不知道怎么回事,她又想起玉夫人死去的那天的事情。玉夫人把所有人都打发出去,包括她。
淑秀不知道杀她的是什么人,可是,能让玉夫人事先把人都敢开的……一定是她认识的人,而且他们一定说什么极隐秘的话。
玉夫人真美,淑秀没再见过比她更美的女人。
……这样美的人,怎么会一直没有什么名声,默默生活在民间,一朝进宫,突然间大放异彩呢?之前怎么没人知道她?
淑秀觉得心里有一丝丝恐惧,又悄然探出头来。
她恍惚想起,那天她最后一个退出来,看到倚在床头的玉夫人正拿着小铜镜揽镜自照,唇上涂了鲜艳的胭脂。
她要见什么人呢?
这已经不是头一回,就算玉夫人在病中的时候,也有过两次。
甚至……玉夫人在德福宫小产的那天晚上……
淑秀微微发抖,却不是因为冷。
炕烧的是热了些,阿福觉得身上微微沁汗,把上面一层被掀开了些。
淑秀起来倒了茶给她,阿福漱了口,喝了半杯。
淑秀想再放下帐幔,阿福摇摇手:“别放了,怪闷的。我听着你也没睡实。”
“嗯。”淑秀放下杯子又躺回小床上。
她心里乱糟糟的像塞满了杂草,憋的实在难受。
“夫人……”
“嗯?”
“我好像听说,萧驸马以前是在礼部做个小官?”
“嗯。”一场动乱,摧毁了许多人,也成就了许多人,“听说是謇州人,离京城可也算是极远了。”
“謇州啊……”
“怎么想起来问这个?”
淑秀顿了一下,阿福还以为她没听到自己问的话。
“玉夫人,好像也是那一带的人。反正,都靠近西南。我们都说,玉夫人八成有那边的山族人的血缘,肌肤白的像雪一样。
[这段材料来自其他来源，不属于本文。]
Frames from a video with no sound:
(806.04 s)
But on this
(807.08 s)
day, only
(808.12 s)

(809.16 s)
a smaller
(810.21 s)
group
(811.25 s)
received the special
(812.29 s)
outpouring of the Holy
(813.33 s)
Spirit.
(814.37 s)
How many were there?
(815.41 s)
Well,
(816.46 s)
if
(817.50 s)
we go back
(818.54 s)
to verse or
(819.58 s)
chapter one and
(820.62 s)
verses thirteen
”
阿福对玉夫人的印象已经很淡了,现在想起来,也不太记得她的眉眼长相,只是那种绝代风华留在心中的印痕最清晰。
从西南来的玉夫人,謇州的萧驸马,被玉夫人斗垮的丽夫人,还有刘润似乎曾经提过,丽夫人的兄长曾在西南军中任职……
似乎有什么事情,模糊的在脑中慢慢成形。
阿福感觉到一种莫名的恐慌。
她感觉自己走近了一扇门,门后面有令她恐惧的事情。
远远的,外面的风声中似乎还有,别的什么声响。
阿福动了一下,淑秀急忙披衣起来,快步走到窗边侧耳倾听。
是钟响。
夹杂在呜呜的风中的,是皇城的钟敲响了。
阿福在心中数着次数,等钟声终于停歇,她脸上的血色褪的一干二净,淑秀肩上披的袄滑了下去,她缓缓的跪在了地上。
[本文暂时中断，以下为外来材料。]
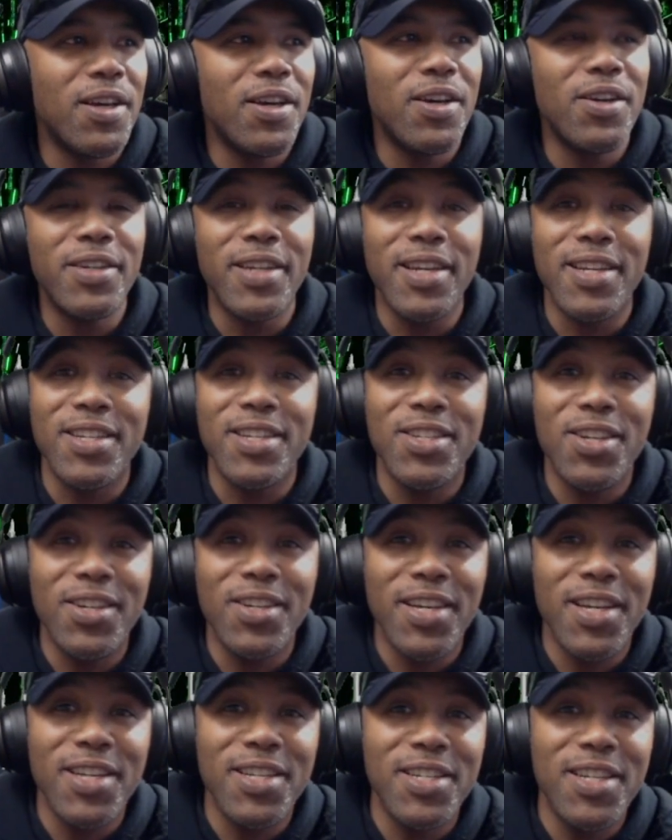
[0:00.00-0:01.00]
Okay, did y'all
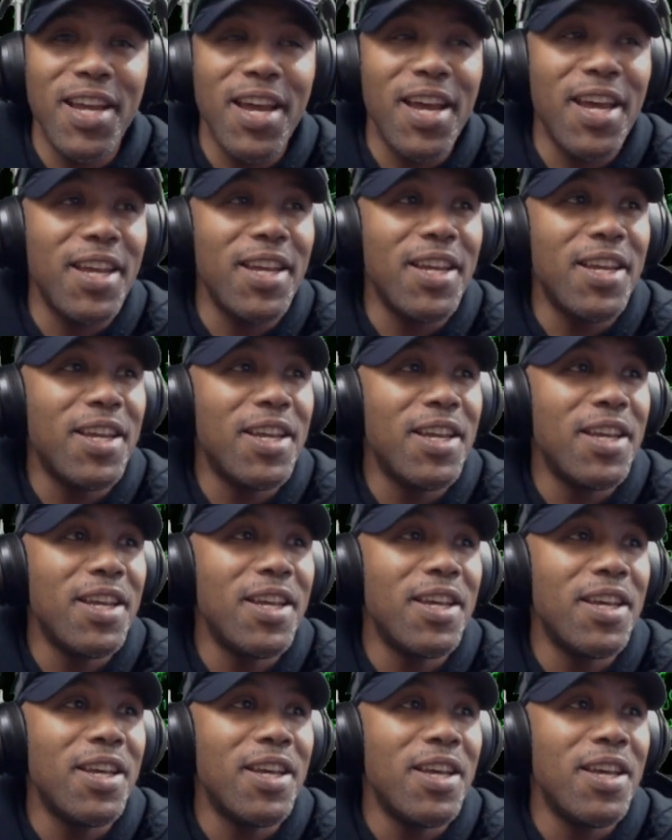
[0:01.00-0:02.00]
catch that?
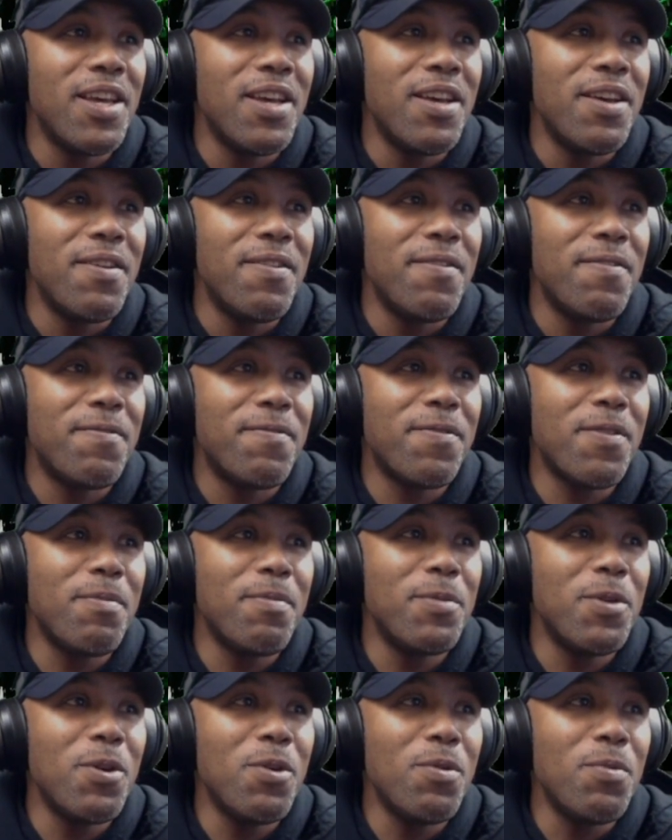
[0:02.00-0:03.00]

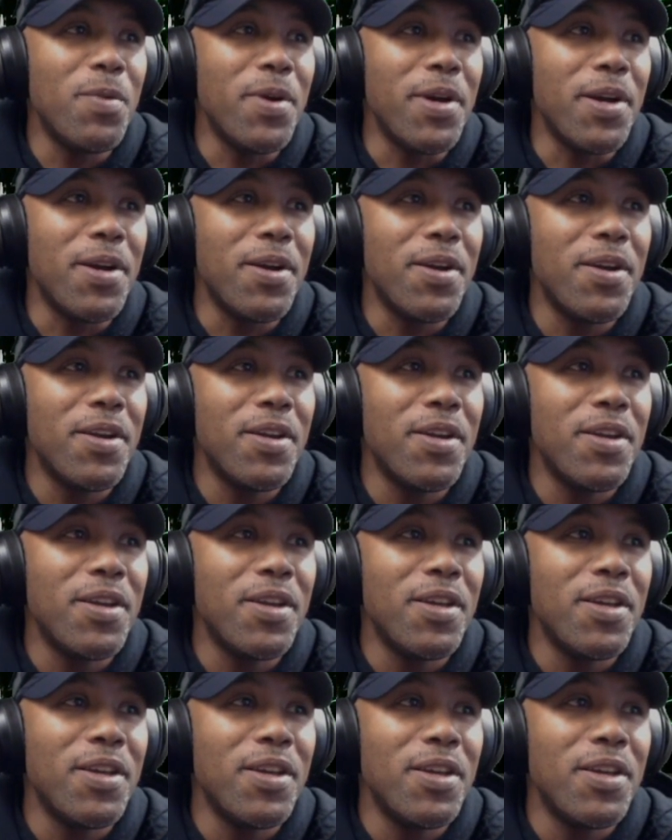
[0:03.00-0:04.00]
From nowhere,
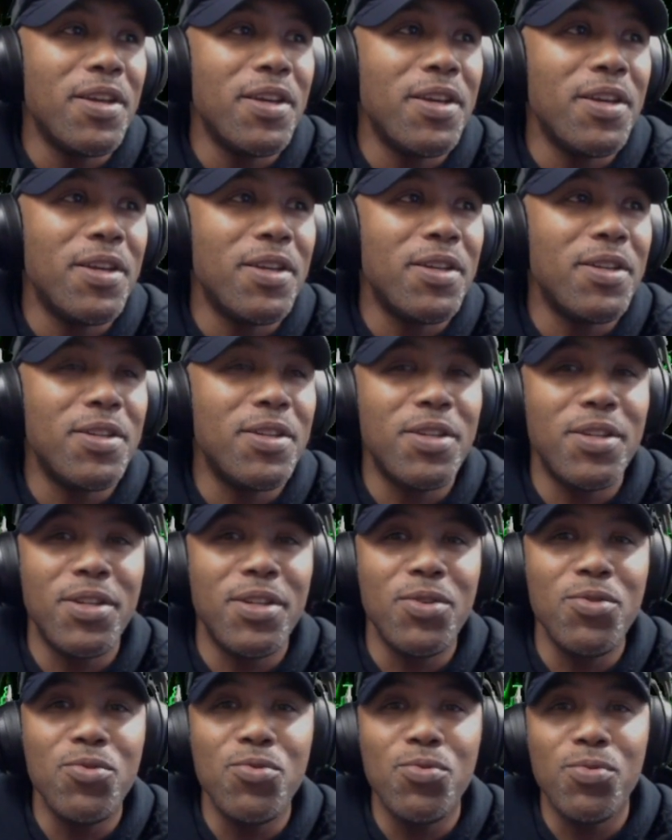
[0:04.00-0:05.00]
the
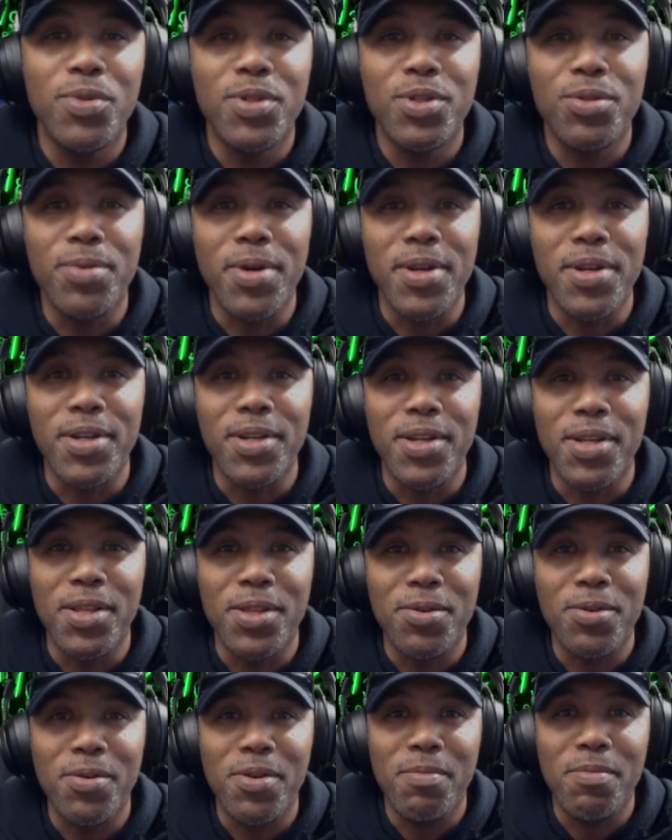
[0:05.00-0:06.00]
dude was threatening to
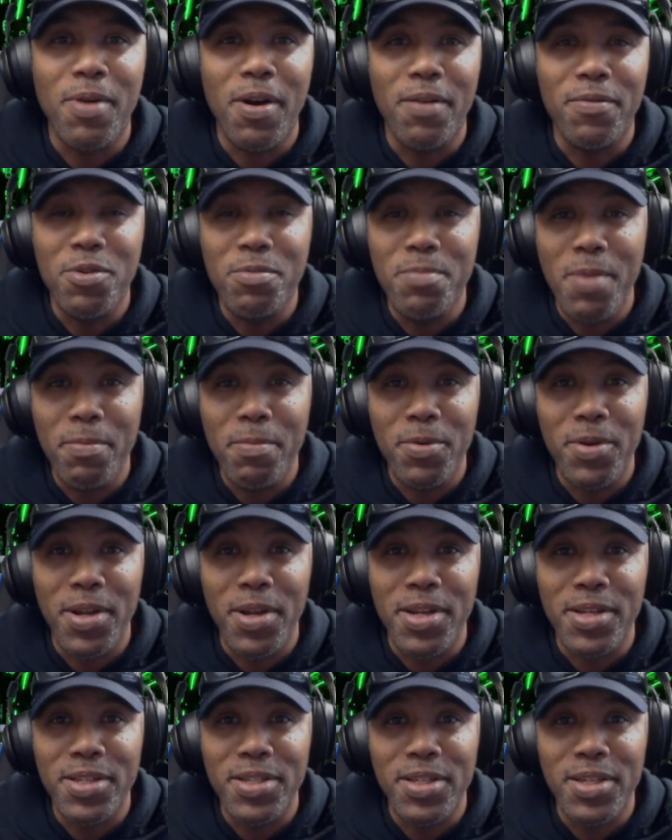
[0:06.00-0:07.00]
throw him off. You remember
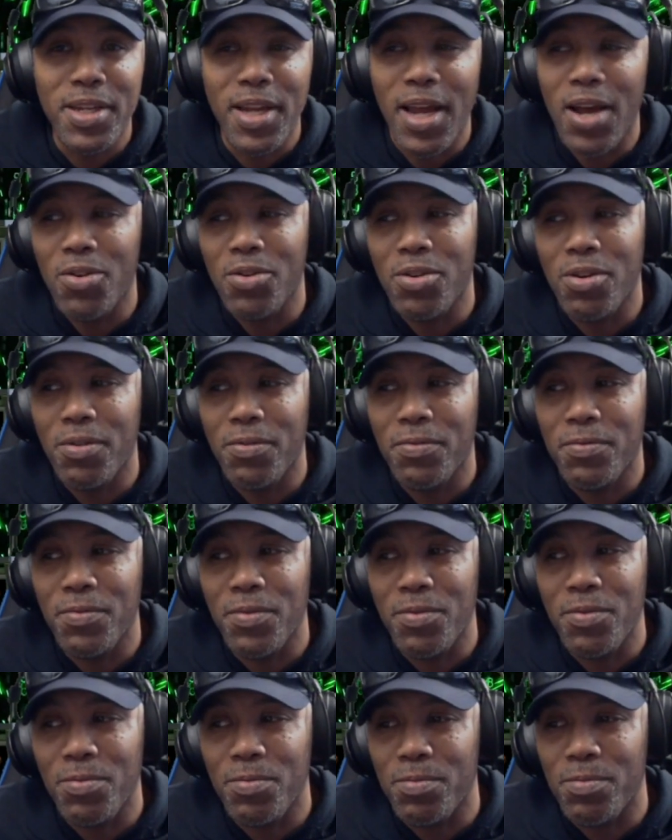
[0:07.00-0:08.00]
the incident? I don't know if
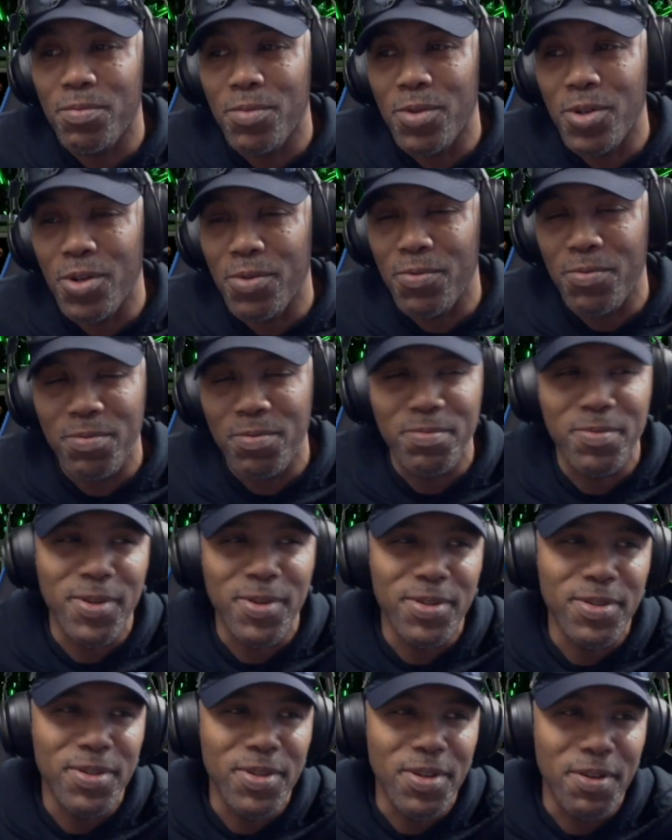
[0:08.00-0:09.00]
you,
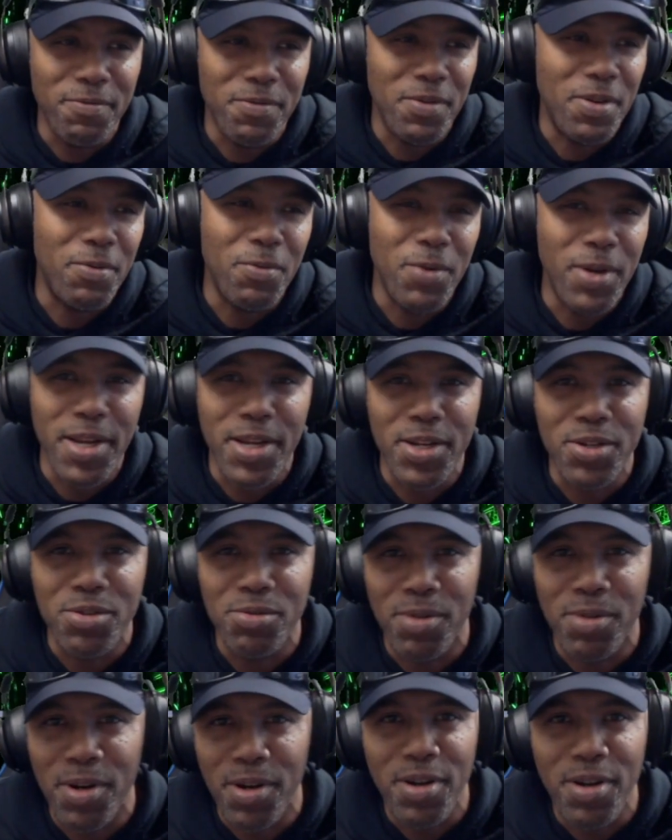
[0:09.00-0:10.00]
well, if what age
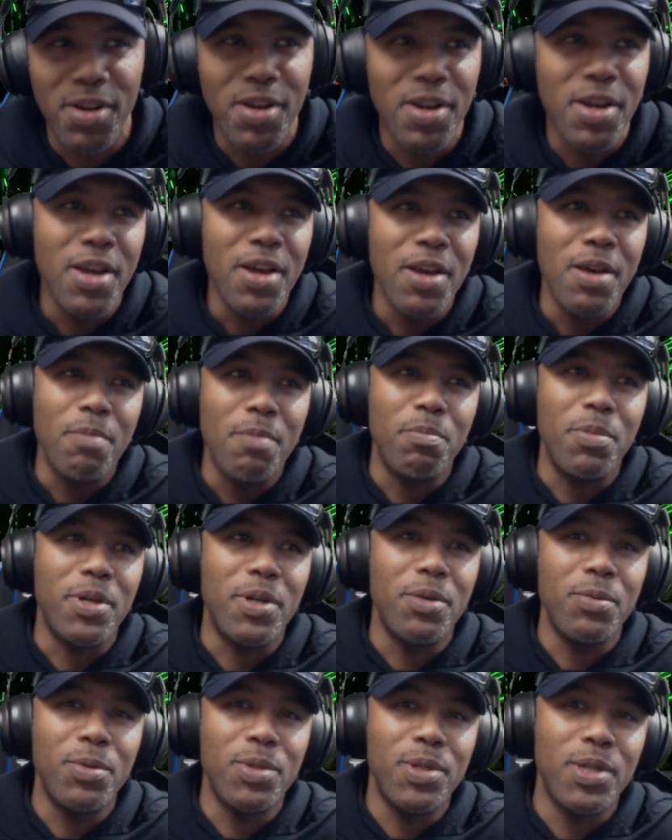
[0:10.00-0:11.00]
you are,
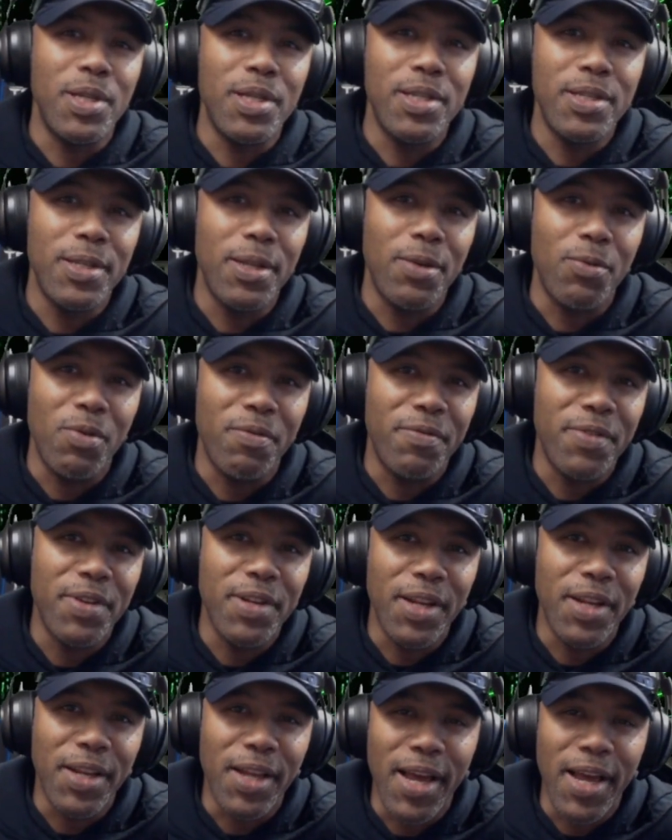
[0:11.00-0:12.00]
but there was an incident with
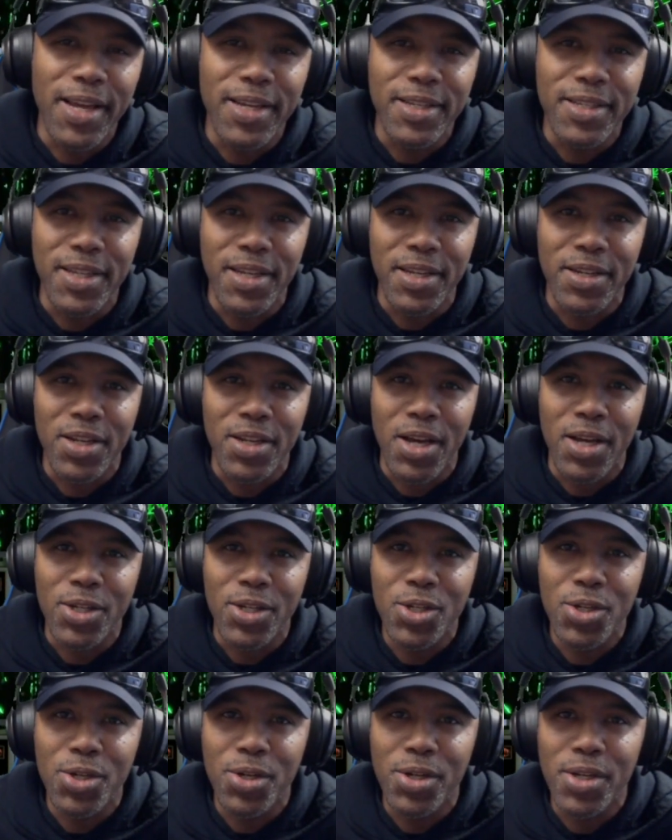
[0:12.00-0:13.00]
Vanilla Ice and uh,
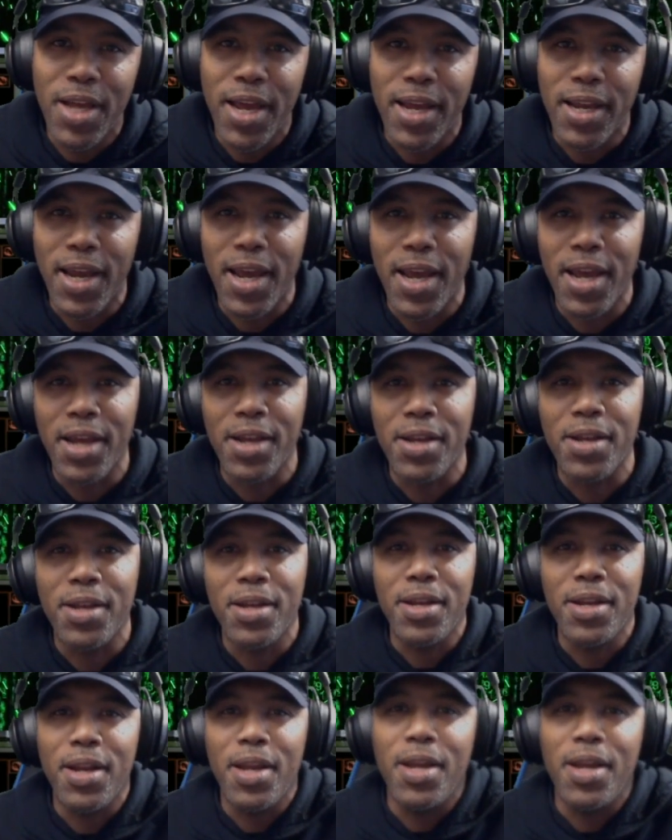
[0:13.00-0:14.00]
Suge Knight had
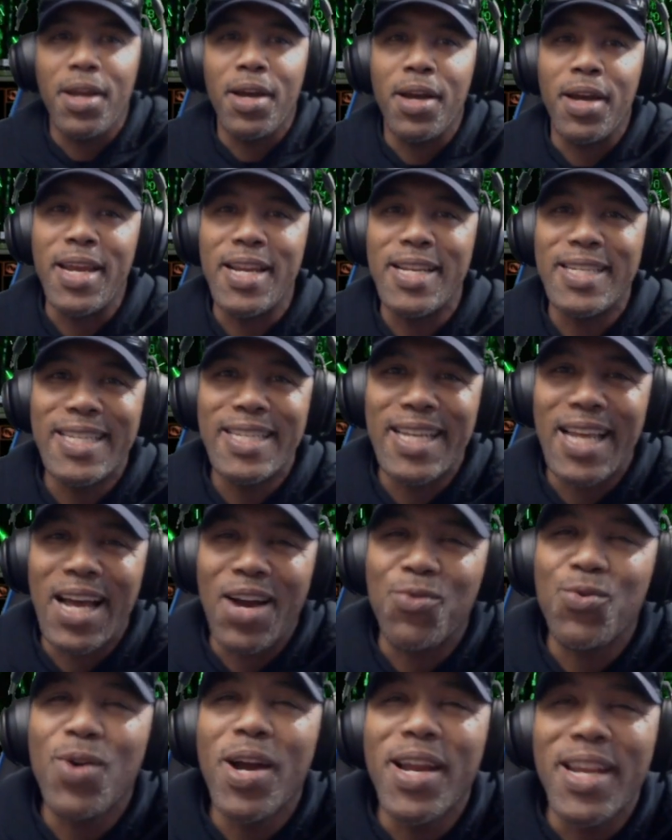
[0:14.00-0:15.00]
a uh, incident,
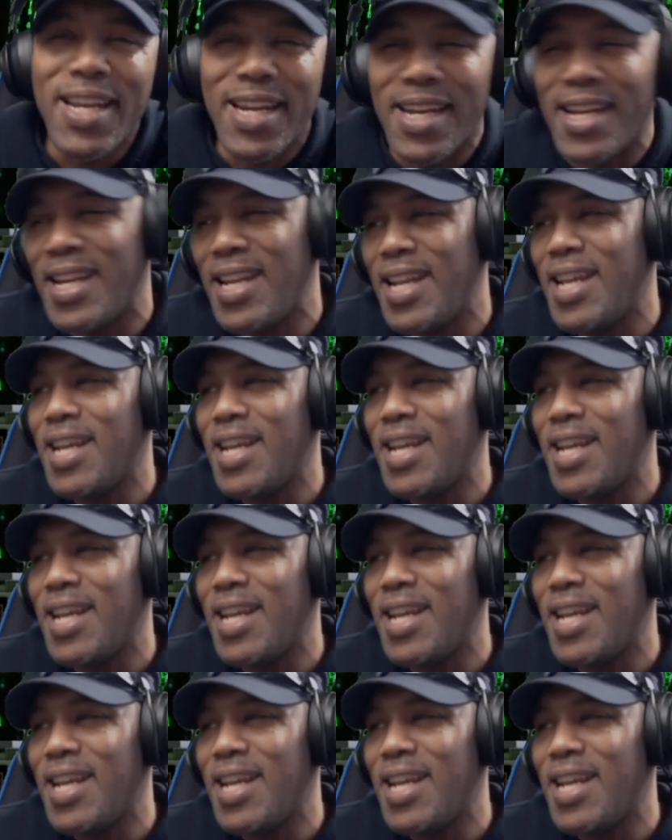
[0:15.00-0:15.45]
a run-in,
那边屋里李誉忽然哭了起来,朱氏轻声哄他,可是哄不住。
远远近近的,灯渐渐亮了起来。
未出正月,廊下挂的彩花纸灯还未取下,在清冷的细雪中,看起来有一种异样的凄清。
朱氏抱着李誉过来,看着人将廊下的灯笼换成了蓝道白纸灯笼,有些惊疑不定:“这是怎么了?”
“皇上……驾崩了。”
朱氏觉得自己一定是听错了,要么就是睡觉做梦还没有清醒。
“怎么会呢?皇帝……不是说,下午好转了吗?”
下午恐怕是回光返照。
“还没有宫里的消息,刚才敲的是丧钟。天亮后我会进宫去……”阿福转头对杨夫人说,“府里的事,还要夫人多费心。”
杨夫人点点头。
谁也没有想到皇帝会走的如此突然,一点预备都没有,阿福天不亮即准备进宫,孝服就是用库里的白叠布和麻布现裁的,粗粗缝起,好在没人会在这事上挑理。府中上下人等都是一身缟素,就算没来得及穿上孝服的,也是粗布衣裳白布系腰,下面的鞋子也用白布包了起来。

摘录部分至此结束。